§ **Data for this task**:
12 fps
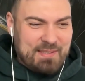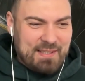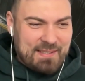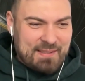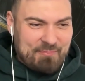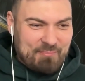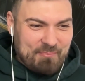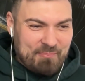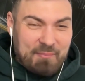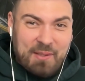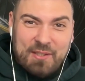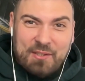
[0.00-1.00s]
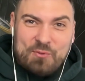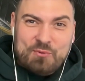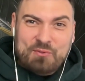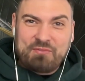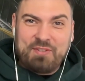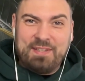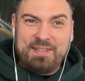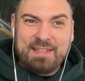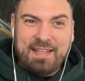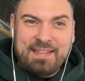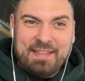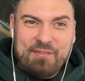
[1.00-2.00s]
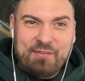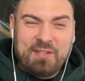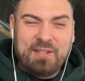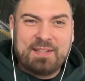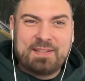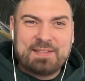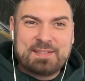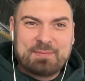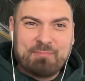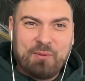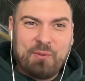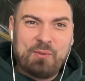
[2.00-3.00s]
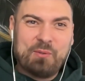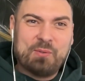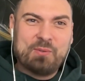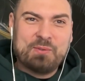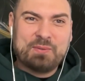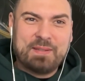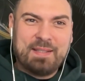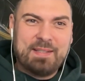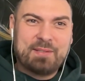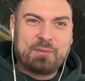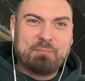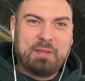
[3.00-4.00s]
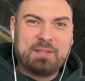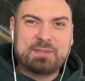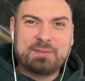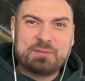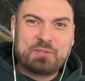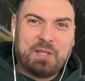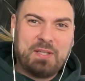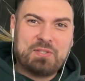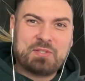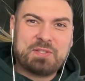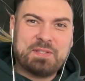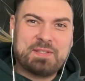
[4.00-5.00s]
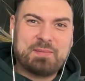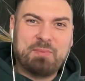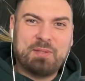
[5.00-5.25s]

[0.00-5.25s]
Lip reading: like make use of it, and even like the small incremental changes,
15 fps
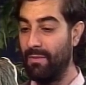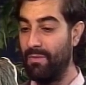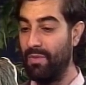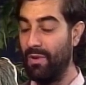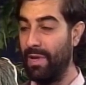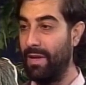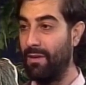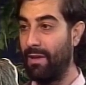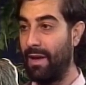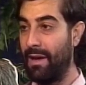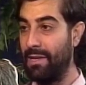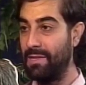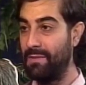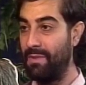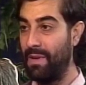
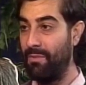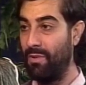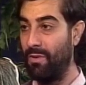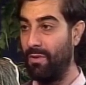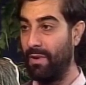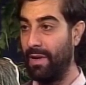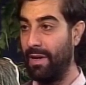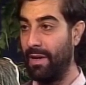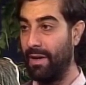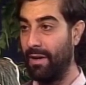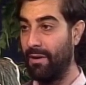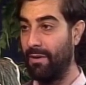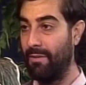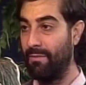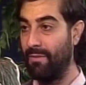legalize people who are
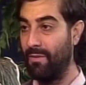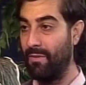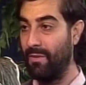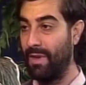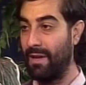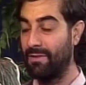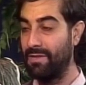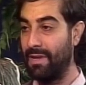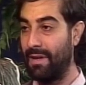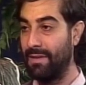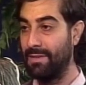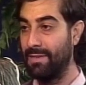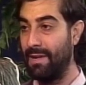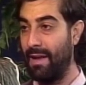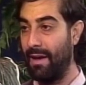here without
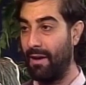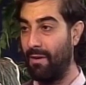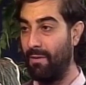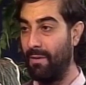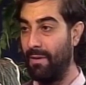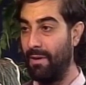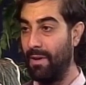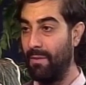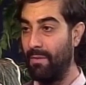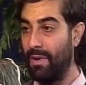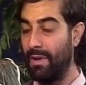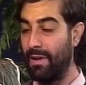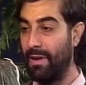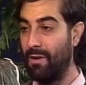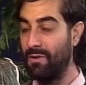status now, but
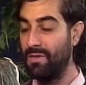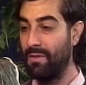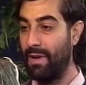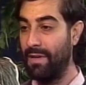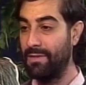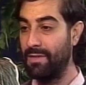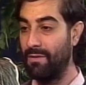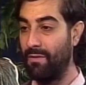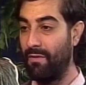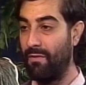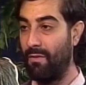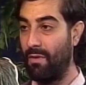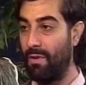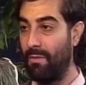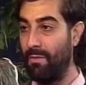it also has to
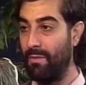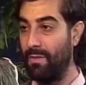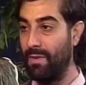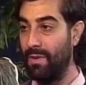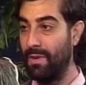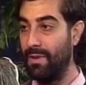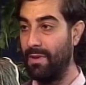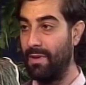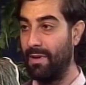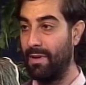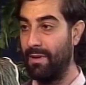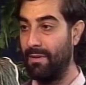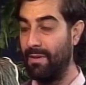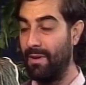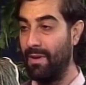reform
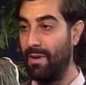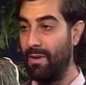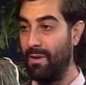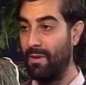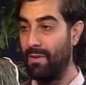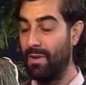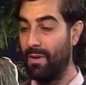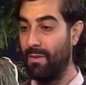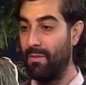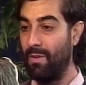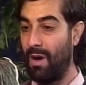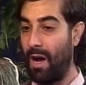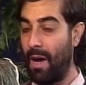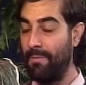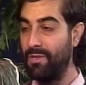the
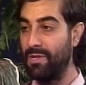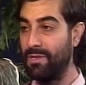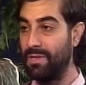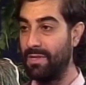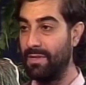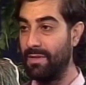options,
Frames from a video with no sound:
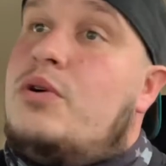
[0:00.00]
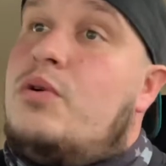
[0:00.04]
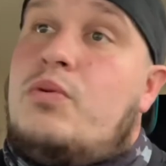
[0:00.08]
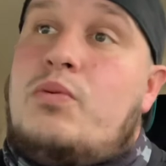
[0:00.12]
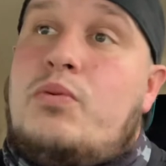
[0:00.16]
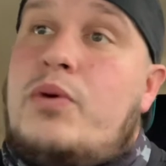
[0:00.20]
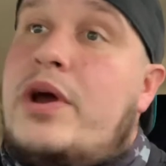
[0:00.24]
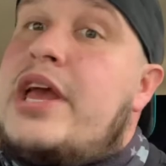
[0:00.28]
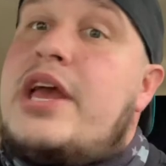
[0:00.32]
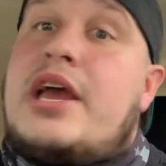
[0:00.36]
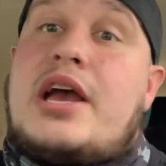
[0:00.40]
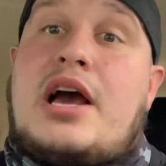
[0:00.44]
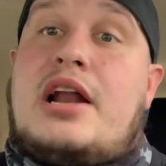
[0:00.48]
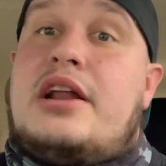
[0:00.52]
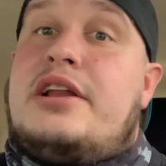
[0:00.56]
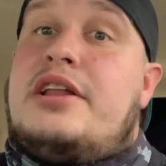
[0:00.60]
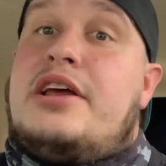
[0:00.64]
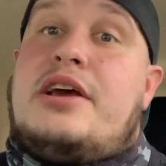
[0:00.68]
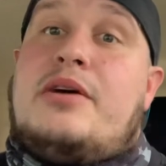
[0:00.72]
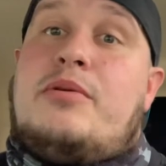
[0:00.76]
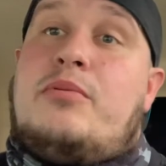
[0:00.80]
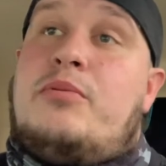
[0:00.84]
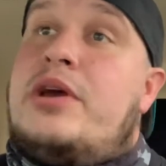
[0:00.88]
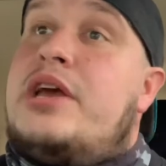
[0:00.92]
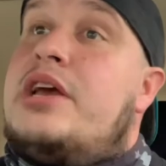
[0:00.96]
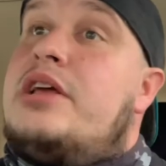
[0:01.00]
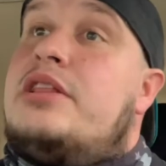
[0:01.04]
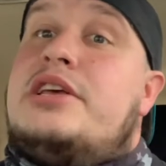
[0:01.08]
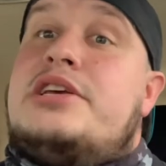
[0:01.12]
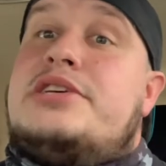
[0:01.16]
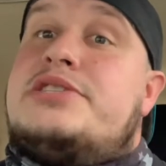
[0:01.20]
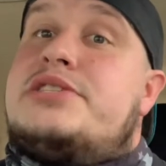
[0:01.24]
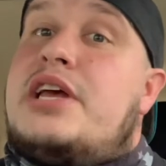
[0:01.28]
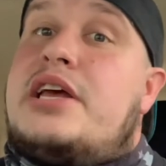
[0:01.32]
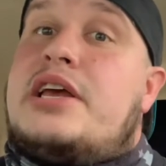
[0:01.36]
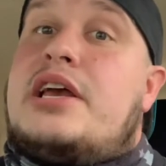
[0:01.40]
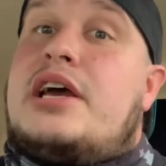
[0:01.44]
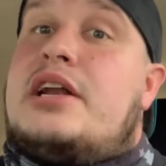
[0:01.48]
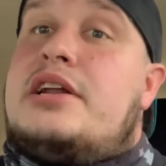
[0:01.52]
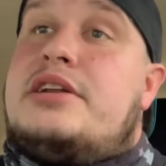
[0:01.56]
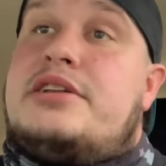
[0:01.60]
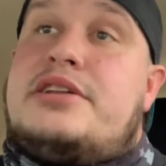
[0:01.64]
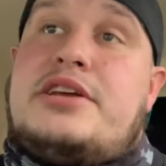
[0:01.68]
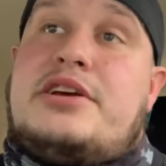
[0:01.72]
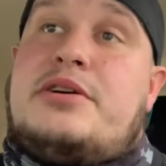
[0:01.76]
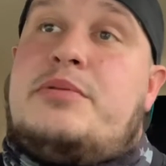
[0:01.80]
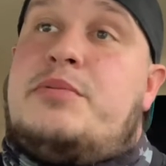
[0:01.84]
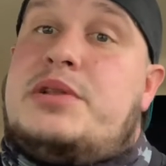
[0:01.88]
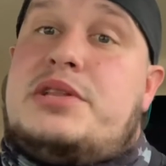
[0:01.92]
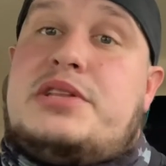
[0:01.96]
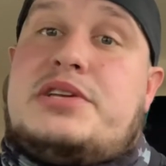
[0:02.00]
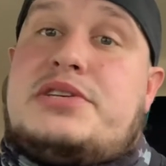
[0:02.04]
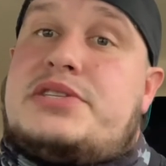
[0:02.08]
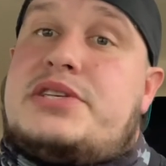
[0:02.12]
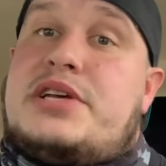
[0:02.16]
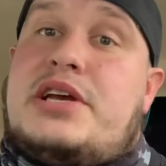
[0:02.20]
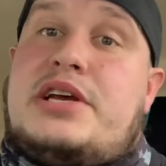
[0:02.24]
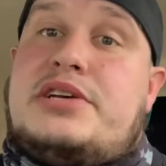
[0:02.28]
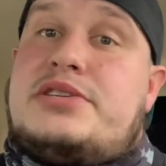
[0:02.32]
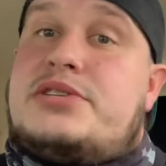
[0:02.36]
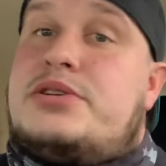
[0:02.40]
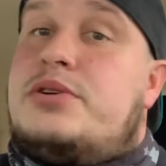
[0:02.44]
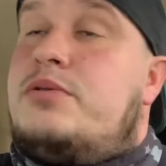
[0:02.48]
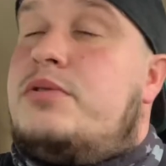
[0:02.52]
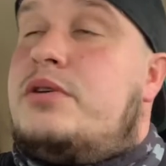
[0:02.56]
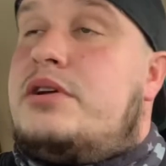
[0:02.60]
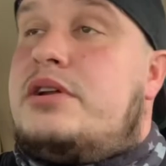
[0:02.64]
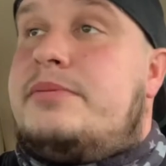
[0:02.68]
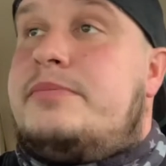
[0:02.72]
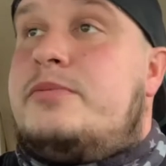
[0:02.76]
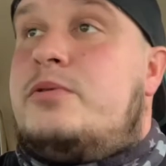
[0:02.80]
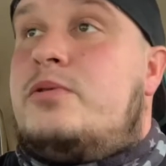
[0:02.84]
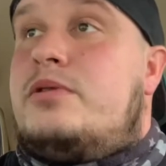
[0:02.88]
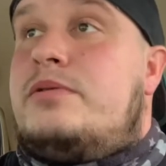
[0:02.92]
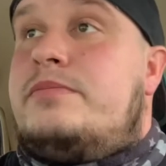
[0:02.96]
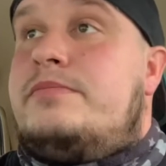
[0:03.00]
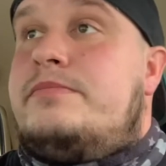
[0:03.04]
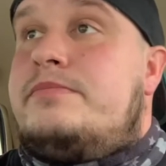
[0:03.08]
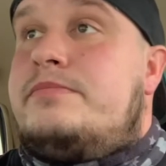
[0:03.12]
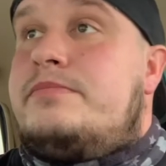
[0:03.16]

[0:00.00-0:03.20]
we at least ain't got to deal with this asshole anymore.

§ **Work instruction**:
An exact transcription of the listing is required, and it must contain no pictures.

§ **Solution for this problem**:
12 fps
[0.00-1.00s]
[1.00-2.00s]
[2.00-3.00s]
[3.00-4.00s]
[4.00-5.00s]
[5.00-5.25s]

[0.00-5.25s]
Lip reading: like make use of it, and even like the small incremental changes,
15 fps
legalize people who are
here without
status now, but
it also has to
reform
the
options,
Frames from a video with no sound:
[0:00.00]
[0:00.04]
[0:00.08]
[0:00.12]
[0:00.16]
[0:00.20]
[0:00.24]
[0:00.28]
[0:00.32]
[0:00.36]
[0:00.40]
[0:00.44]
[0:00.48]
[0:00.52]
[0:00.56]
[0:00.60]
[0:00.64]
[0:00.68]
[0:00.72]
[0:00.76]
[0:00.80]
[0:00.84]
[0:00.88]
[0:00.92]
[0:00.96]
[0:01.00]
[0:01.04]
[0:01.08]
[0:01.12]
[0:01.16]
[0:01.20]
[0:01.24]
[0:01.28]
[0:01.32]
[0:01.36]
[0:01.40]
[0:01.44]
[0:01.48]
[0:01.52]
[0:01.56]
[0:01.60]
[0:01.64]
[0:01.68]
[0:01.72]
[0:01.76]
[0:01.80]
[0:01.84]
[0:01.88]
[0:01.92]
[0:01.96]
[0:02.00]
[0:02.04]
[0:02.08]
[0:02.12]
[0:02.16]
[0:02.20]
[0:02.24]
[0:02.28]
[0:02.32]
[0:02.36]
[0:02.40]
[0:02.44]
[0:02.48]
[0:02.52]
[0:02.56]
[0:02.60]
[0:02.64]
[0:02.68]
[0:02.72]
[0:02.76]
[0:02.80]
[0:02.84]
[0:02.88]
[0:02.92]
[0:02.96]
[0:03.00]
[0:03.04]
[0:03.08]
[0:03.12]
[0:03.16]

[0:00.00-0:03.20]
we at least ain't got to deal with this asshole anymore.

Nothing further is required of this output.